▶ **TRY IT**
Repeat the stretch of entries below from the line with "[00:00:02.13 to 00:00:03.20]" through the line with "[00:00:00.00 to 00:00:13.00]". Include both ends and add nothing.

++++ GIVEN DATA

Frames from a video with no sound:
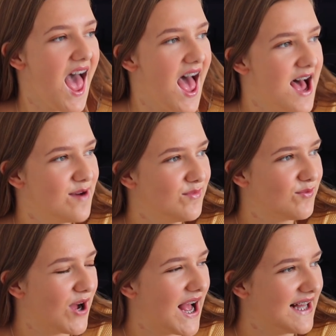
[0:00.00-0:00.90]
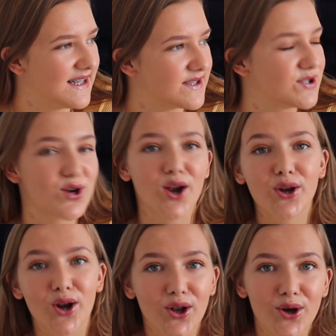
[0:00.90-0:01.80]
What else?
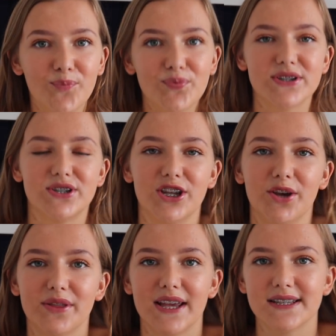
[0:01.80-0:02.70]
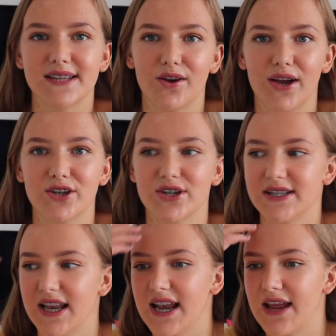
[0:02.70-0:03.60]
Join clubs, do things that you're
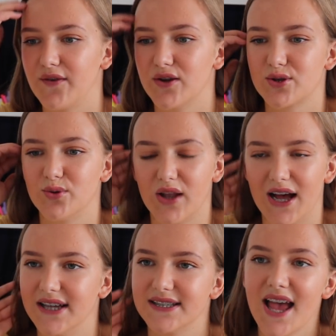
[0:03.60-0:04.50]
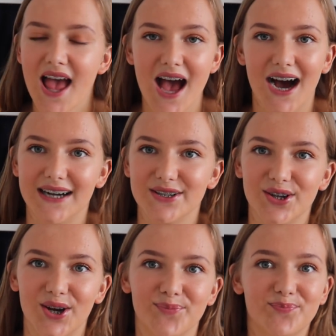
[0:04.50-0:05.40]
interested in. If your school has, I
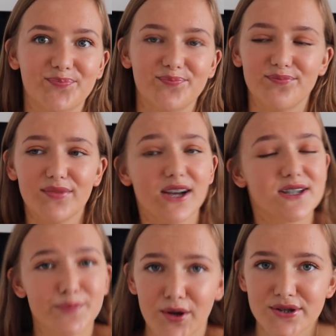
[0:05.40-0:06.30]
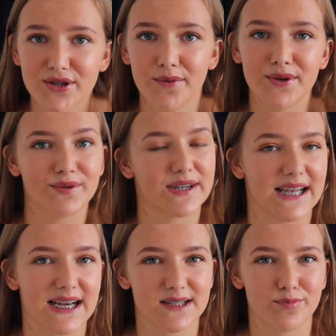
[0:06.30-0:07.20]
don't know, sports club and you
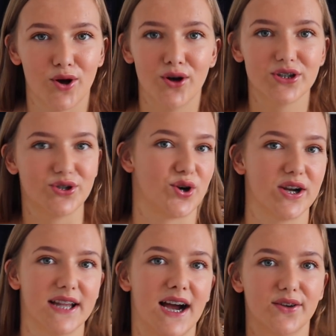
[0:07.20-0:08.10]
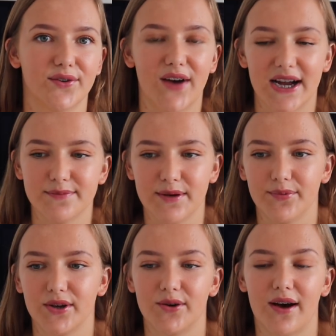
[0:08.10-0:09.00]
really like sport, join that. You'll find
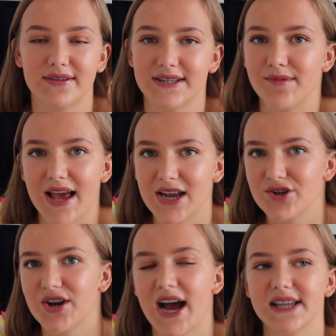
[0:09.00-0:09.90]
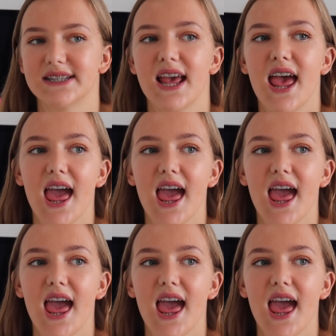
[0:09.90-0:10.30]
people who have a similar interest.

++++++++
++++ GIVEN DATA

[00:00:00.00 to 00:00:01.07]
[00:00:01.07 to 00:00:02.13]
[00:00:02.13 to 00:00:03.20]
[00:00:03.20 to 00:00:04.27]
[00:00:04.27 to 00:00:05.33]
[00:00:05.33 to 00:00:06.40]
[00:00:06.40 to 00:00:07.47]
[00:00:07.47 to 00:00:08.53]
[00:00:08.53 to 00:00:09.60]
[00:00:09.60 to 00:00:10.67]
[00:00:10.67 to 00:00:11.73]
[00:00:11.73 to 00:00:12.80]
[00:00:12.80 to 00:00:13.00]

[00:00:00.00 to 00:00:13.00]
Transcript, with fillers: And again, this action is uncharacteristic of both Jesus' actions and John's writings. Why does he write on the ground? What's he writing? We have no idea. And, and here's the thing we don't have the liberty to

++++++++

▶ **TASK ANSWER**
[00:00:02.13 to 00:00:03.20]
[00:00:03.20 to 00:00:04.27]
[00:00:04.27 to 00:00:05.33]
[00:00:05.33 to 00:00:06.40]
[00:00:06.40 to 00:00:07.47]
[00:00:07.47 to 00:00:08.53]
[00:00:08.53 to 00:00:09.60]
[00:00:09.60 to 00:00:10.67]
[00:00:10.67 to 00:00:11.73]
[00:00:11.73 to 00:00:12.80]
[00:00:12.80 to 00:00:13.00]

[00:00:00.00 to 00:00:13.00]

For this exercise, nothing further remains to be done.